Observação: Dizendo que esse suicídio é menos criminoso aos olhos de Deus, evidentemente significa que há criminalidade, posto que menor. A falta consiste na fraqueza que ele não soube vencer. É sem dúvida uma prova a que sucumbiu. Ora, os Espíritos nos ensinam que o mérito está em lutar vitoriosamente contra as provas de todo gênero, que são a essência da vida terrena.

Evocado num outro dia, foram feitas ao Espírito de Luís C... as seguintes perguntas, a que respondeu:

1. Que pensais da ação que praticastes?

─ Vitorina é uma ingrata. Errei em matar-me por ela, pois ela não o merecia.

2. Então ela não vos amava?

─ Não. A princípio pensou que sim, mas estava iludida. A cena que fiz abriu-lhe os olhos. Depois, sentiu-se feliz com esse pretexto para desembaraçar-se de mim.

3. E vós a amáveis sinceramente?

─ Eu tinha paixão por ela. Acredito que era apenas isso. Se eu a amasse com puro amor, não teria querido magoá-la.

4. Se ela soubesse que realmente queríeis matar-vos, ela teria persistido na recusa?

─ Não sei. Não creio, pois ela não era má. Entretanto, teria sido infeliz. Para ela foi melhor assim.

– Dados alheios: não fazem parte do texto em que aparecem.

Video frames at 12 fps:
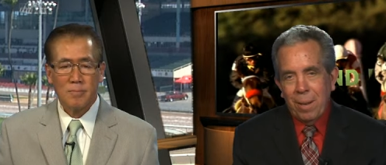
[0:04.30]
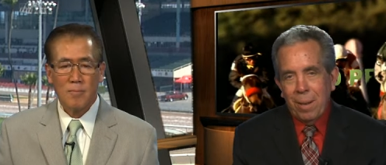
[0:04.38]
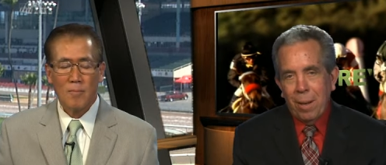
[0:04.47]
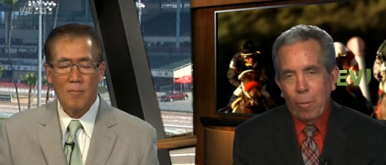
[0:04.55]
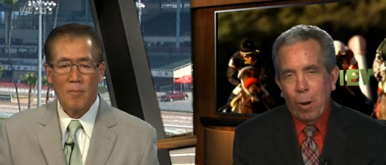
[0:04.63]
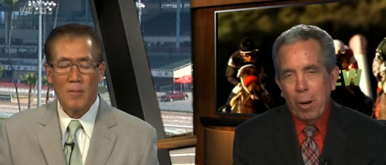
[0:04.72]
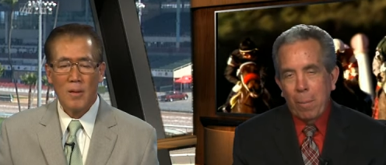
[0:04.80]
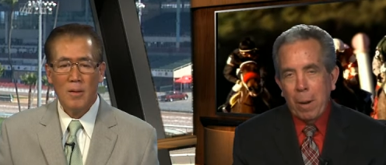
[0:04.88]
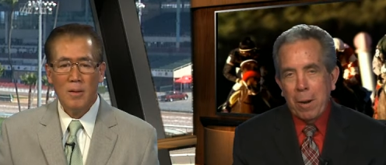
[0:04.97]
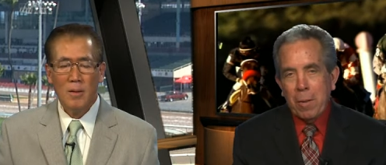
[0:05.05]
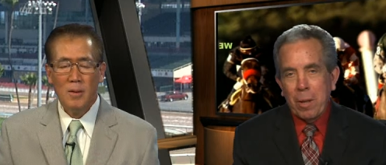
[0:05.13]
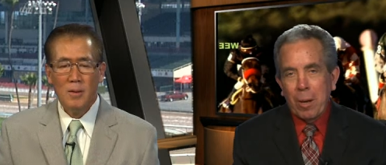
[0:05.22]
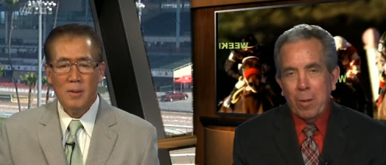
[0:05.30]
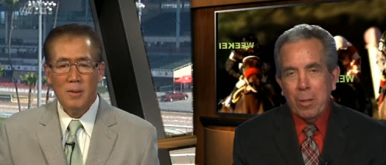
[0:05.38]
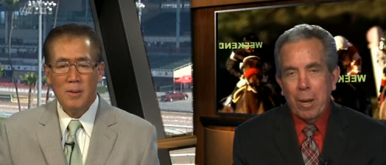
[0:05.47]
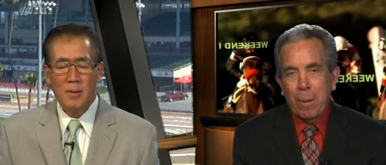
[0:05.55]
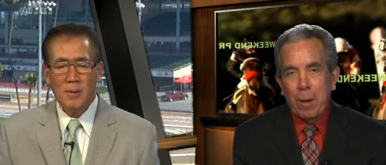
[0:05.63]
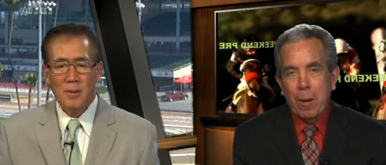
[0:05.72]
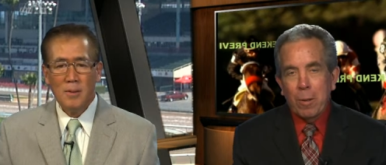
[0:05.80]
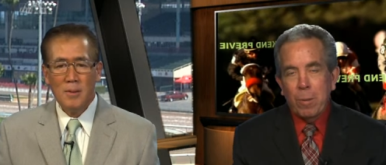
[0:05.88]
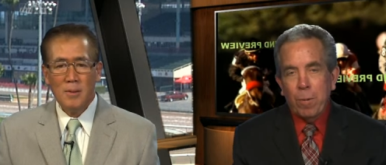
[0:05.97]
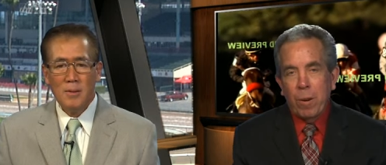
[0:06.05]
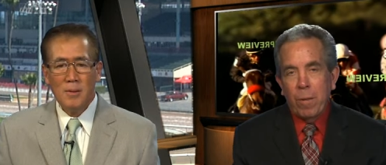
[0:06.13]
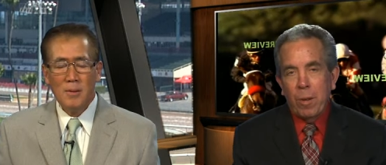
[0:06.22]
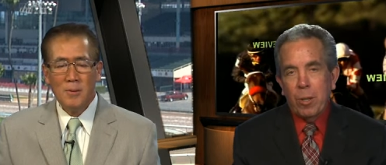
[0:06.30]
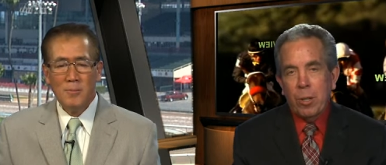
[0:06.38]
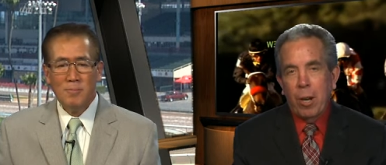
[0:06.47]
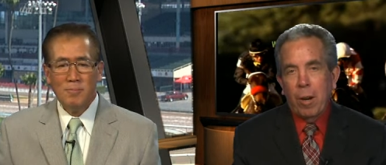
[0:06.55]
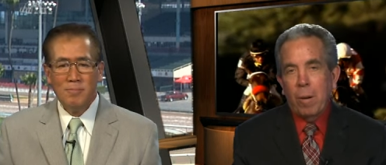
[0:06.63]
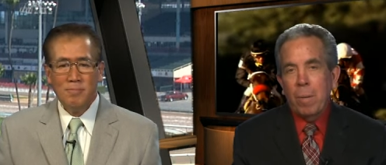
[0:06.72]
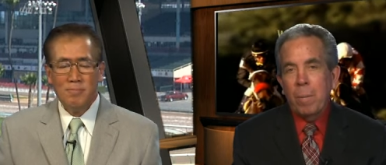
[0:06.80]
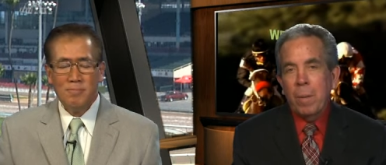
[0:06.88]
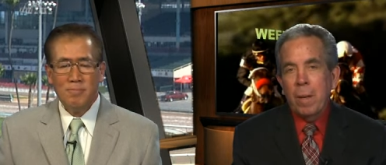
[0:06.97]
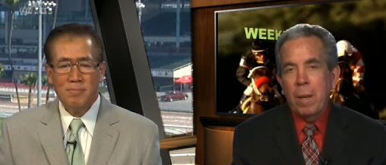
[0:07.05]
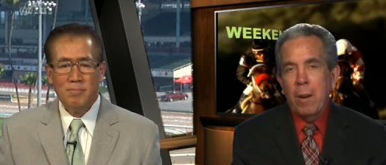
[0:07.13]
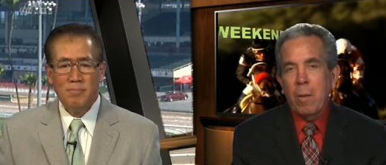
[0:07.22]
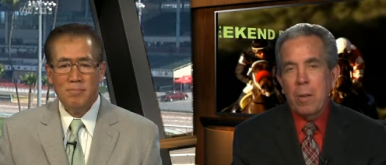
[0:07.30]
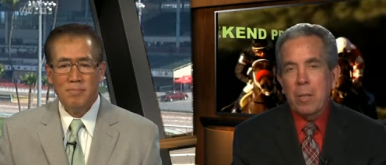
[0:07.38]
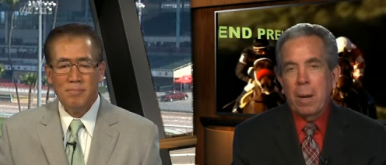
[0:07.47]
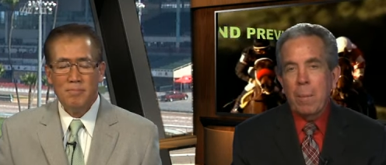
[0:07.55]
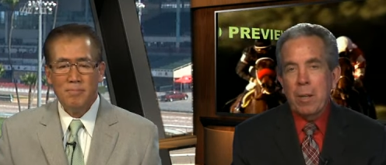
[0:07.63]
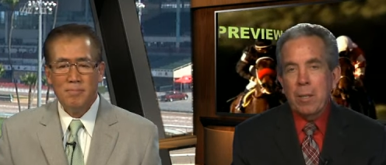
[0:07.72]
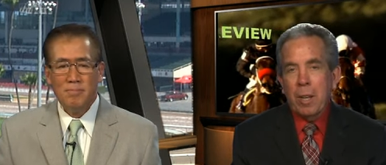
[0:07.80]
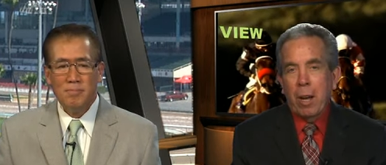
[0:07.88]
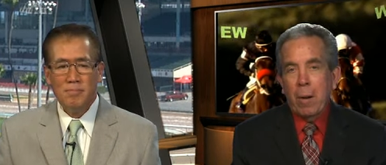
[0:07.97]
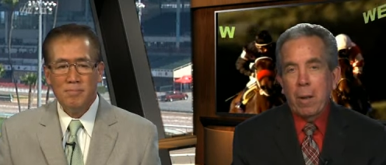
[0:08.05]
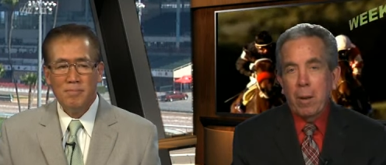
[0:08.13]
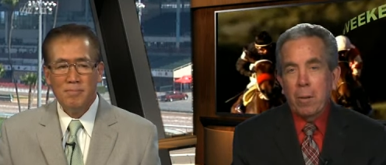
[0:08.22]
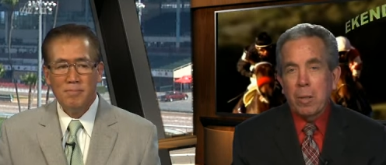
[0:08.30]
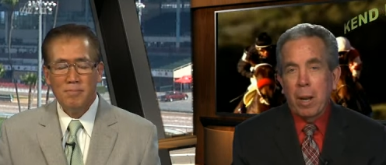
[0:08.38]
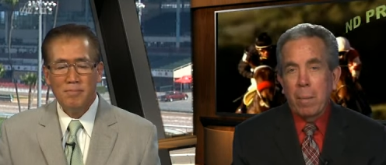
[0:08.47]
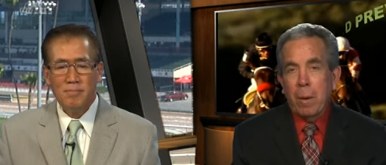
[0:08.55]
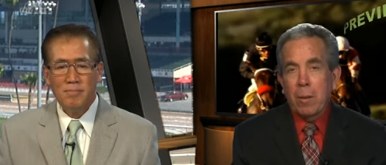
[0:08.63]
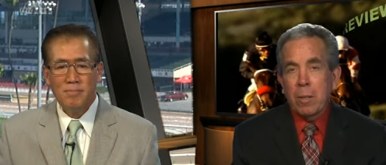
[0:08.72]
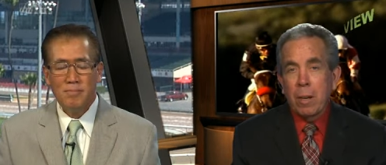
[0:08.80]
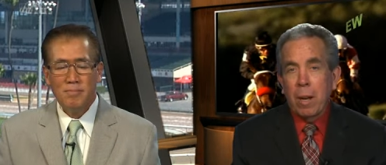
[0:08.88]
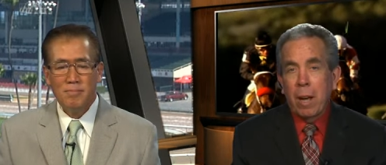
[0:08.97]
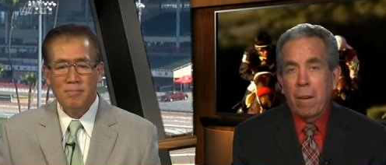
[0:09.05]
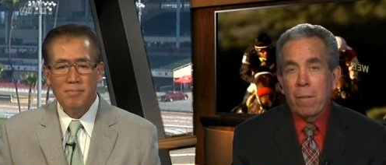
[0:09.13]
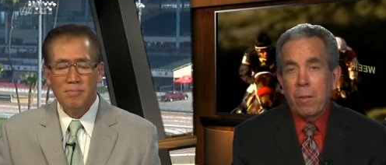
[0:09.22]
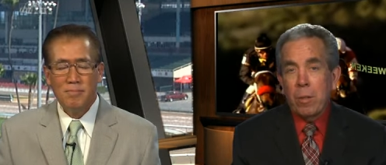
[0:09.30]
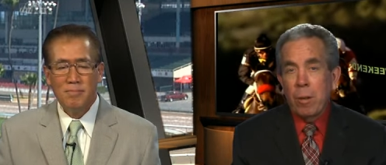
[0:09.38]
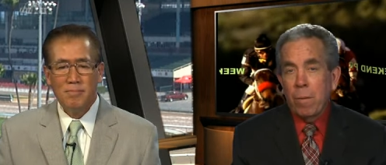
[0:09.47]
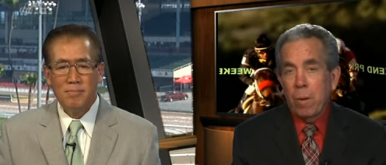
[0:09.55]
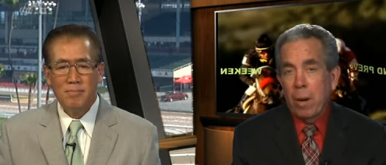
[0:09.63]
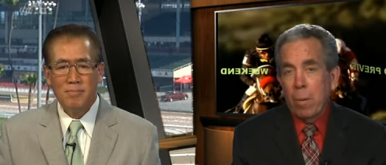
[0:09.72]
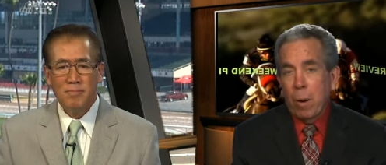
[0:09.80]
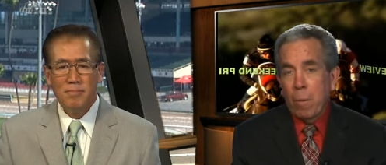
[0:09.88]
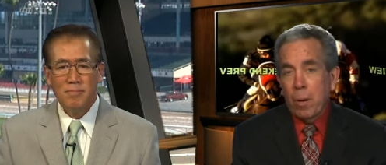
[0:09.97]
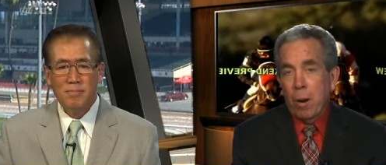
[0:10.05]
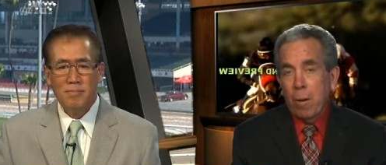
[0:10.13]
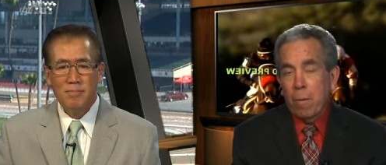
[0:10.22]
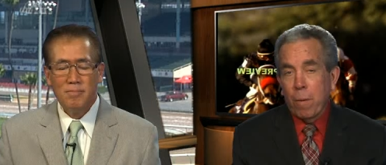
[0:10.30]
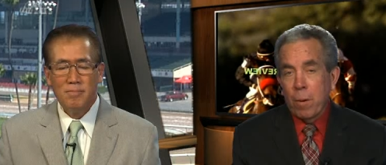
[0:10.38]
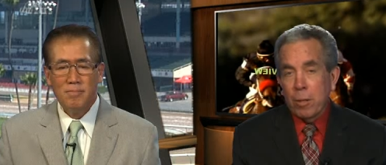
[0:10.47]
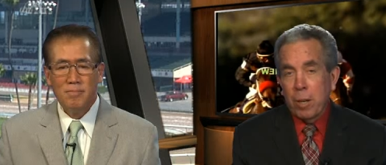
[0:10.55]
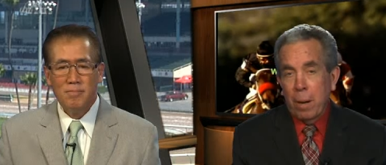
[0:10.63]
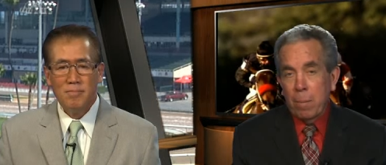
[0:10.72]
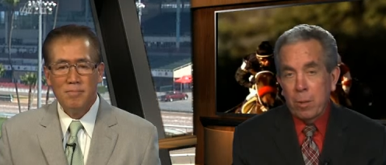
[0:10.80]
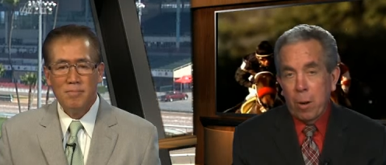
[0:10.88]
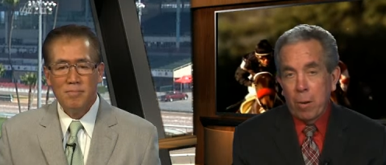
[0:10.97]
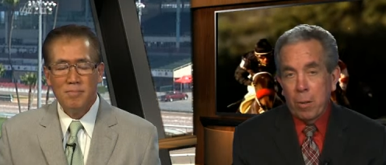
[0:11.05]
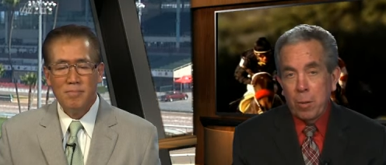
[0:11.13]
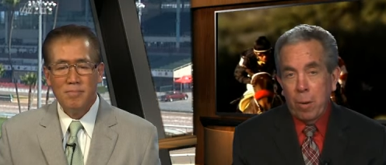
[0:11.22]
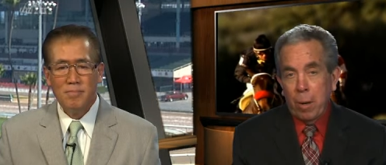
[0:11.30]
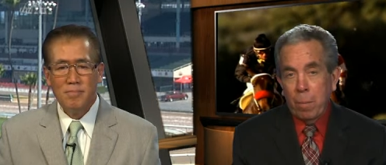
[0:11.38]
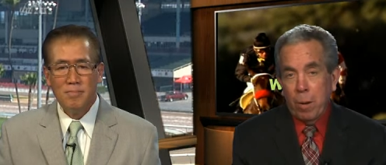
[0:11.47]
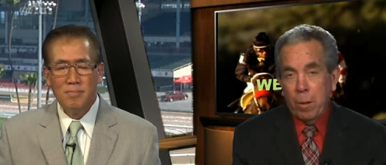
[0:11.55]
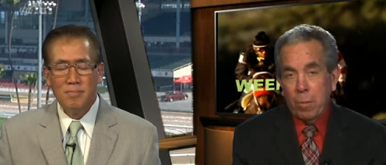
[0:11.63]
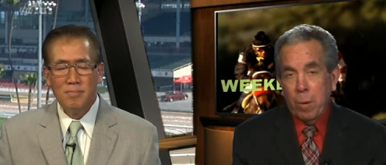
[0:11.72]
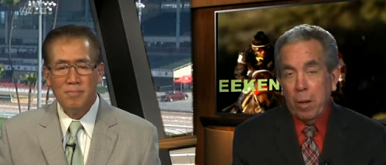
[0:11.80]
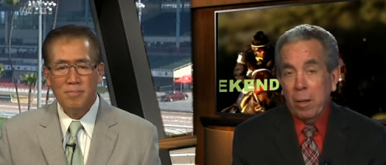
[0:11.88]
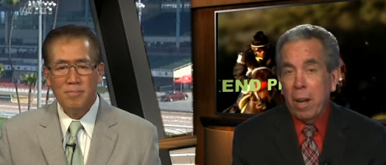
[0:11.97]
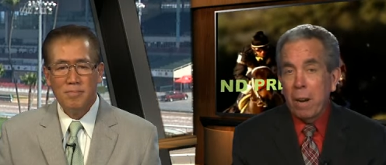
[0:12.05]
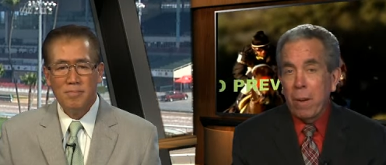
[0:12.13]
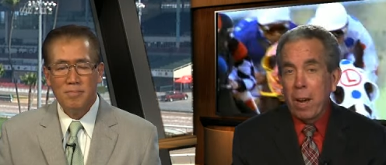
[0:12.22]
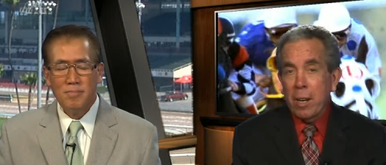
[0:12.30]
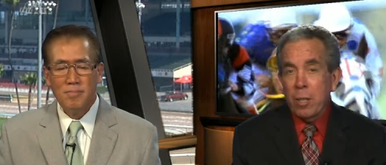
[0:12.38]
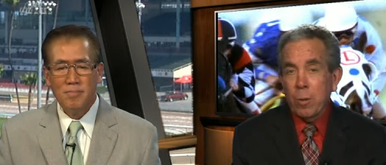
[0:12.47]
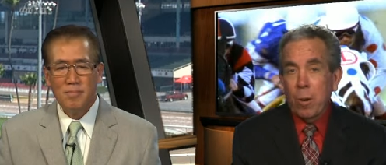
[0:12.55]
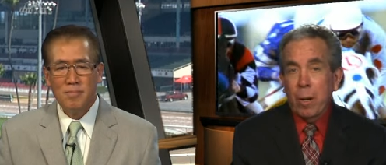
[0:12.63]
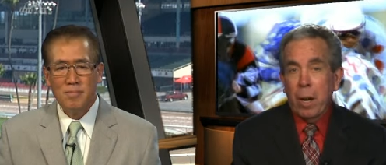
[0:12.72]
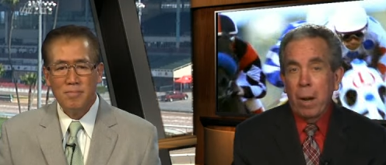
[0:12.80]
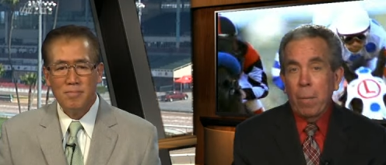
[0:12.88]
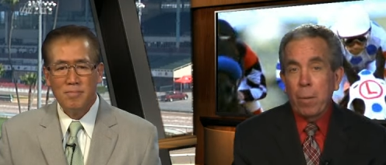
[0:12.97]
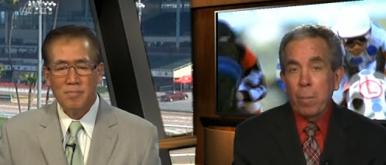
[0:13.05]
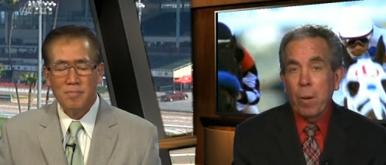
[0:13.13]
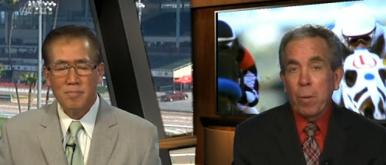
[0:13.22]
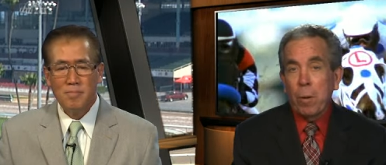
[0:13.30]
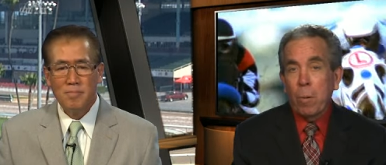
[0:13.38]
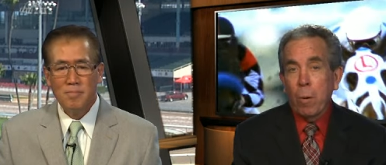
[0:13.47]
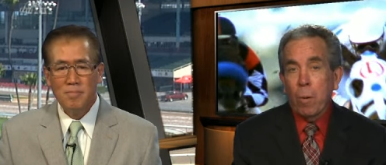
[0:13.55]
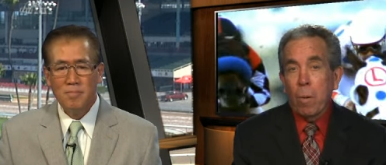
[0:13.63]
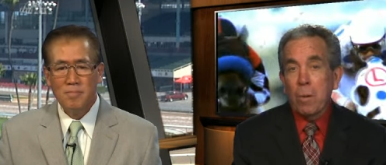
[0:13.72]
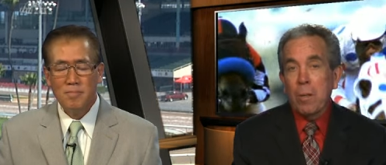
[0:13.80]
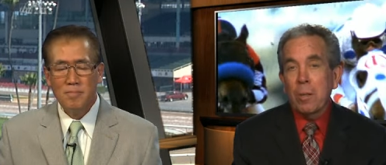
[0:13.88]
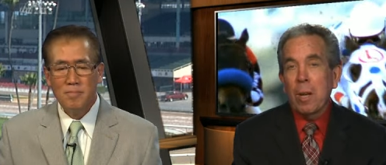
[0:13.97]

Speaker 1: and welcome back to the Los Alamitos preview show. Here this coming Saturday, Los Alamitos is going to have two very well-regarded first-time starters going post. We had a lot of action going on with both the quarter horses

5. Ao chegar à sua porta tínheis intenção de vos matar, caso fosse recusado?

─ Não. Nem pensava nisso. Não a supunha tão obstinada. Somente quando vi sua teimosia é que fui tomado por uma vertigem.

6. Parece que não lamentais o suicídio senão porque Vitorina não o merecia. É vosso único sentimento?

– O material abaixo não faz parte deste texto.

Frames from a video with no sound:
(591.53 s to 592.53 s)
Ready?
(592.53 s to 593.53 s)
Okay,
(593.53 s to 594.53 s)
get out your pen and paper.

─ Neste momento, sim. Ainda me acho perturbado. Parece-me estar à sua porta. Sinto, porém, algo que não posso definir.

7. Compreendereis mais tarde?

─ Sim, quando estiver desembaraçado... O que fiz foi ruim. Deveria tê-la deixado tranquila... Fui fraco e sofro as consequências... Como vedes, a paixão leva o homem à cegueira e a cometer erros absurdos. Ele só compreende quando é tarde demais.

8. Dissestes que sofreis as consequências. Qual a pena que sofreis?

─ Errei abreviando a vida. Não deveria tê-lo feito. Deveria resistir em vez de acabar com tudo prematuramente. Por isso sou infeliz. Sofro. É sempre ela que me faz sofrer. Parece-me estar ainda à sua porta. Que ingrata! Não me faleis mais nisto. Não quero mais pensar, pois isto me faz muito mal. Adeus.

Revista espírita — Jornal de estudos psicológicos, setembro 1858.